Biography of Edmond Halley

Edmond Halley was an eighteenth century Astronomer Royal who had comet named after him.
When and Where was he Born?
8th November 1656, Haggerston, Shoreditch, London, England.
Family Background:
Edmond Halley was the son of a wealthy London businessman.
Education:
St. Paul’s School, London. Queens College, Oxford.
Timeline of Edmond Halley:
1682: Halley gets married to Mary Tooke.
1676: He leaves for the British Island of St. Helena to make the first catalogue of the stars in the Southern hemisphere.
1680: He visits Paris observing comets and their orbits which leads him to successfully predict the return of one seen in 1583. This became known as Halley’s comet. He was the first also to observe the transit of Mercury.
1683: He works on magnetic variations and the barometric pressure of the air on earth at various heights above sea level. (Based on the theories of Robert Boyle).
1686: He studies the Trade Winds and also monsoons.

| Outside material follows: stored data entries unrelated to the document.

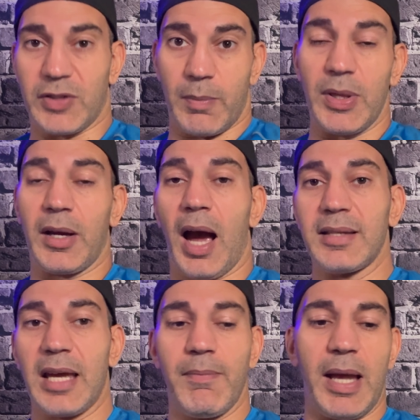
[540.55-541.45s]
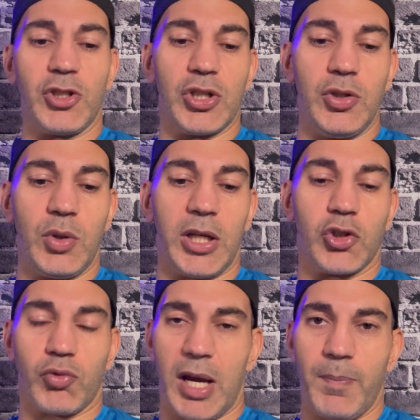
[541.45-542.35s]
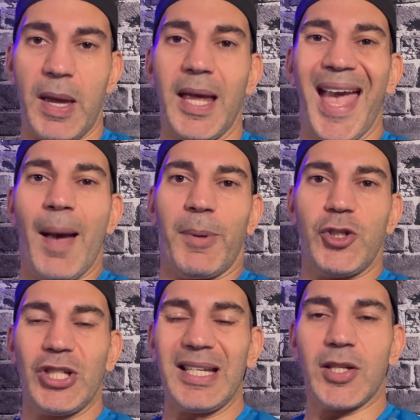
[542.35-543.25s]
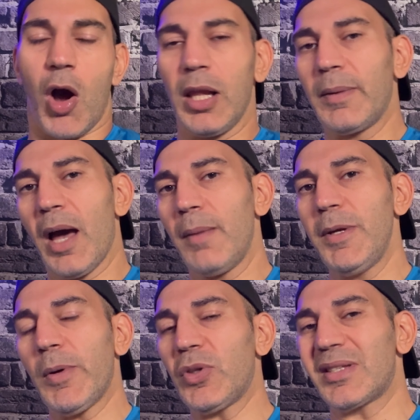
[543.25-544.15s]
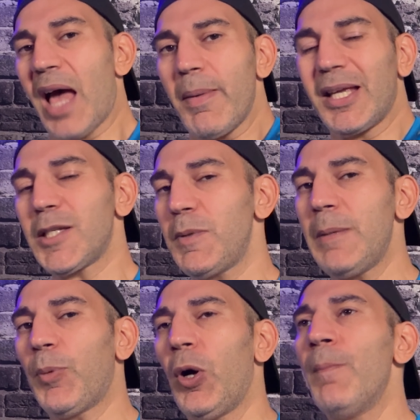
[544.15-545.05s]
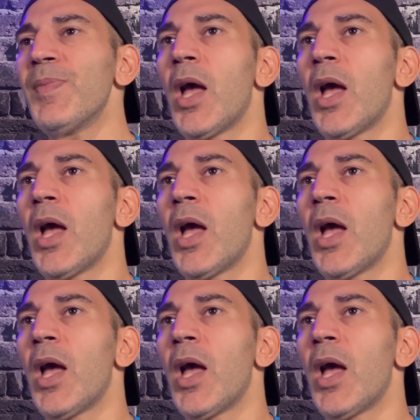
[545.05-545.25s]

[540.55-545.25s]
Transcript: Some of the guys I mentioned, you could trade bait, but it's all got to be about the timing, because people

1687: Edmond Halley encourages Isaac Newton to write “Principia Mathematica” and organises and pays for the publication himself.
1693: With the Publication of his “Breslau Table of Mortality” he is the first to organise fully the basis of life assurance and annuities.
1701: All Halley ‘s work on magnetism and the sea culminated in the first publication of his magnetic sea chart. He was the first person to use isometric representation in his map making.
1703: He is appointed Savilian Professor of Geometry at Oxford University. He builds an observatory on the roof of his house.
1715: He successfully predicts the path of totality of the solar eclipse. This work leads him on to the motions of other stars.
1720: Edmond Halley is appointed Astronomer Royal.
When and Where did he Die?
14th Jan 1742, Greenwich, London, England. He was described as dying peacefully after a last glass of wine.
Age at Death:
85.
Written Works:
1679: “Catalogus Stellarum Australium”.
1705: “Synopsis Astronomiae Cometicae”.
Marriage:
1682 to Mary Tooke.
Site of Grave:
His original gravestone is now set in the wall at the Greenwich Observatory, London.

Places of Interest:
LONDON:
Greenwich Observatory.
OXFORD:
The observatory on the roof of his house still stands at 7 New College Lane which still remains part of New College buildings.